[What needs to be done]
Quote the data below in full, minus the images.
--------
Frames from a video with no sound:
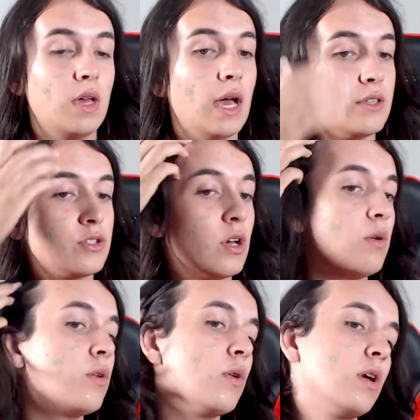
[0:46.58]
It's so
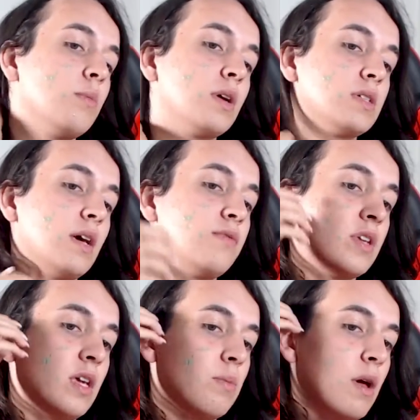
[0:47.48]
annoying because I have to
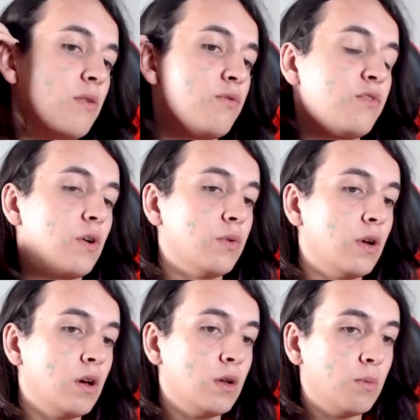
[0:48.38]
keep my phone
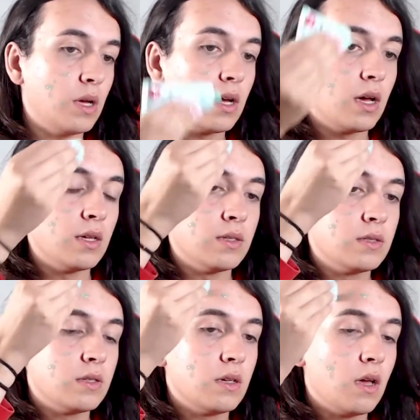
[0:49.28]
on
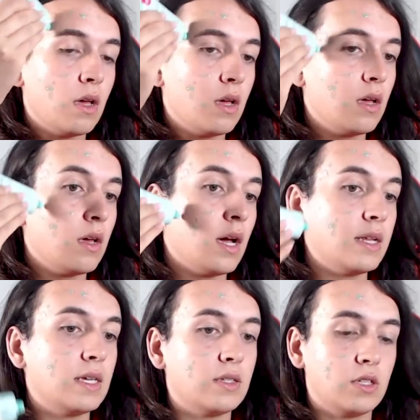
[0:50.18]
because I'm
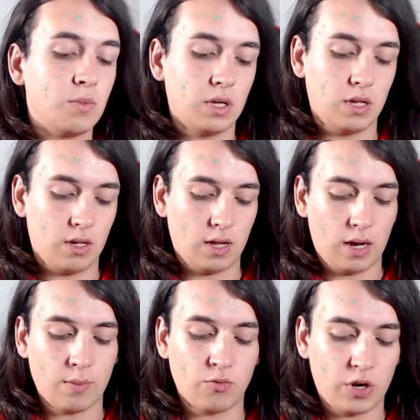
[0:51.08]

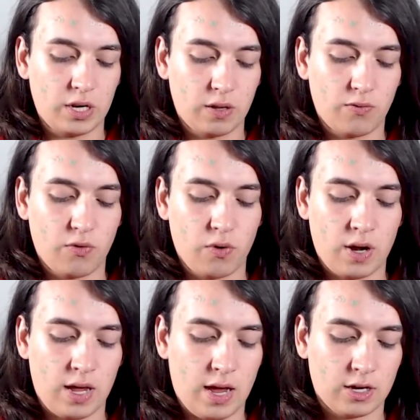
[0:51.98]
waiting for
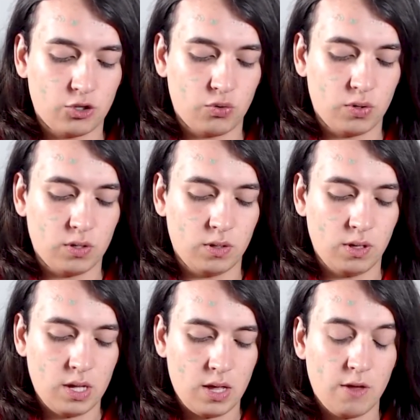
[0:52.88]
an actual
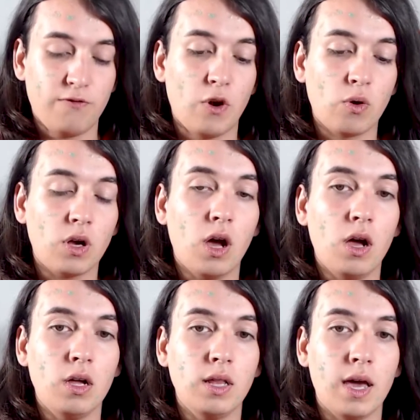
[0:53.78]
phone
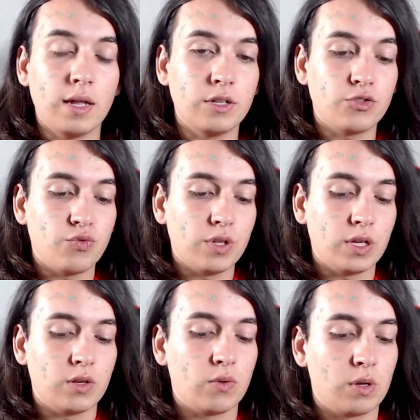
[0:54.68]
call, and it's really
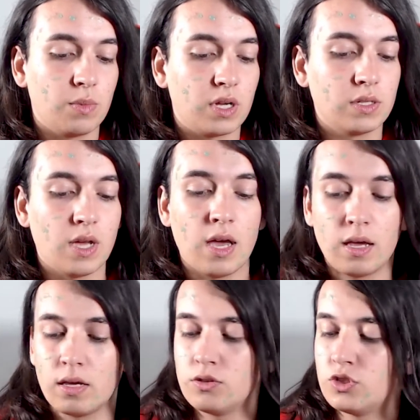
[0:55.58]
annoying because
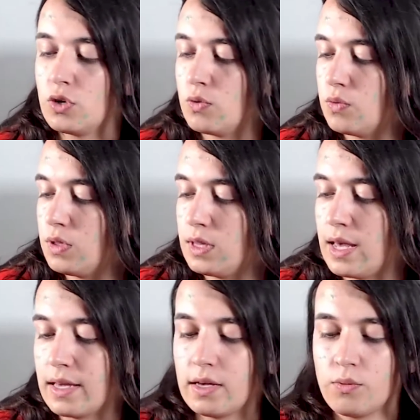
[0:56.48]
I don't
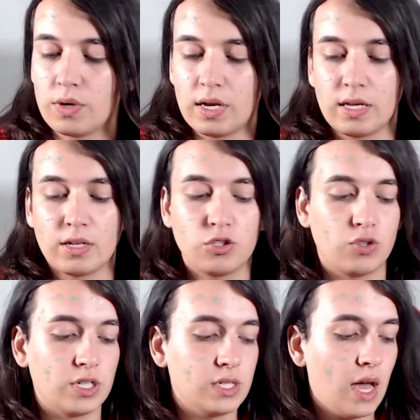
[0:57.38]
like it when I get
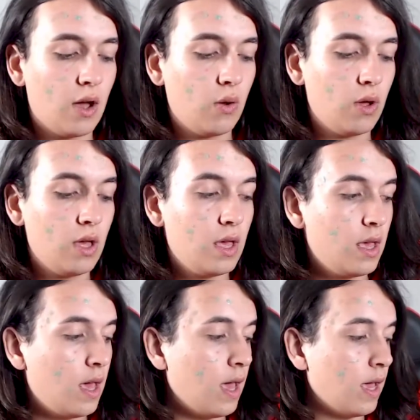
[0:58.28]
stressed out
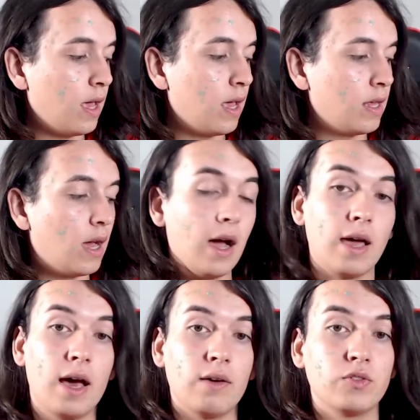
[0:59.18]
and I
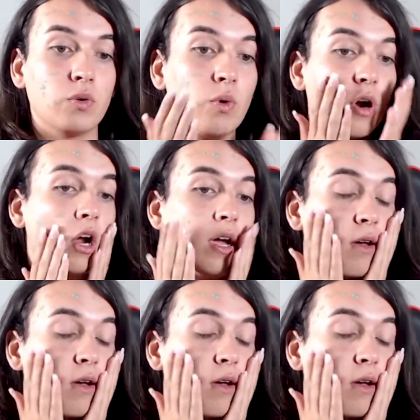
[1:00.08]
have to worry.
--------
[Answer to this problem]
Frames from a video with no sound:
[0:46.58]
It's so
[0:47.48]
annoying because I have to
[0:48.38]
keep my phone
[0:49.28]
on
[0:50.18]
because I'm
[0:51.08]

[0:51.98]
waiting for
[0:52.88]
an actual
[0:53.78]
phone
[0:54.68]
call, and it's really
[0:55.58]
annoying because
[0:56.48]
I don't
[0:57.38]
like it when I get
[0:58.28]
stressed out
[0:59.18]
and I
[1:00.08]
have to worry.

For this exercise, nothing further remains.